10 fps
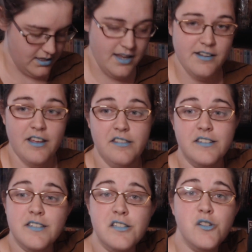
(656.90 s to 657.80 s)
And then
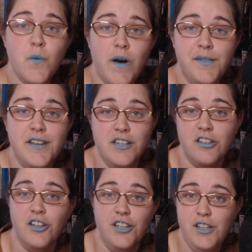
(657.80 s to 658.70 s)
this is the one that
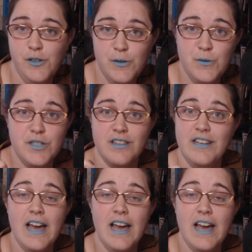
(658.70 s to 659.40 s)
you're going to use the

· · · · · · ·

• **Problem statement**
Output nothing but the records, word for word, and none of their pictures.

• **Solution to the exercise**
10 fps
(656.90 s to 657.80 s)
And then
(657.80 s to 658.70 s)
this is the one that
(658.70 s to 659.40 s)
you're going to use the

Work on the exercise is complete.